## EXERCISE BRIEF
Return all entries word for word, but drop any images.

+++ TASK INPUTS

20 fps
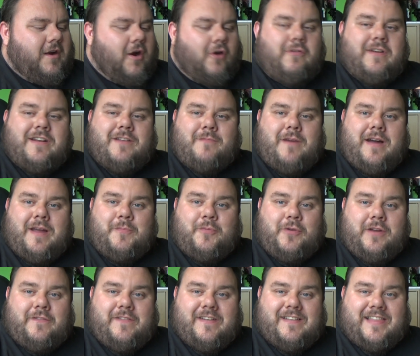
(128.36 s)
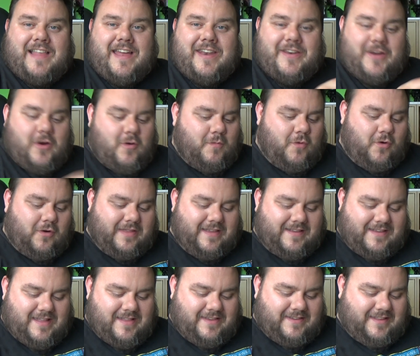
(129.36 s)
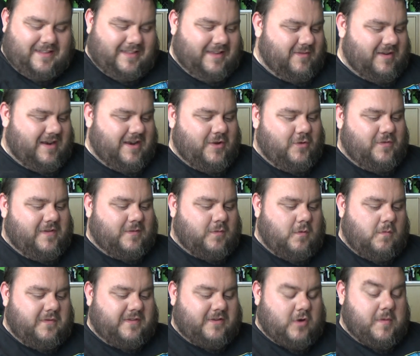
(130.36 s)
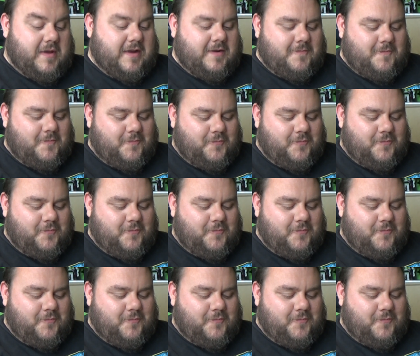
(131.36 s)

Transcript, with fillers: got rid of my previous Lando more or less instantly when I knew this one was coming.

++++++

## ANSWER BELOW
20 fps
(128.36 s)
(129.36 s)
(130.36 s)
(131.36 s)

Transcript, with fillers: got rid of my previous Lando more or less instantly when I knew this one was coming.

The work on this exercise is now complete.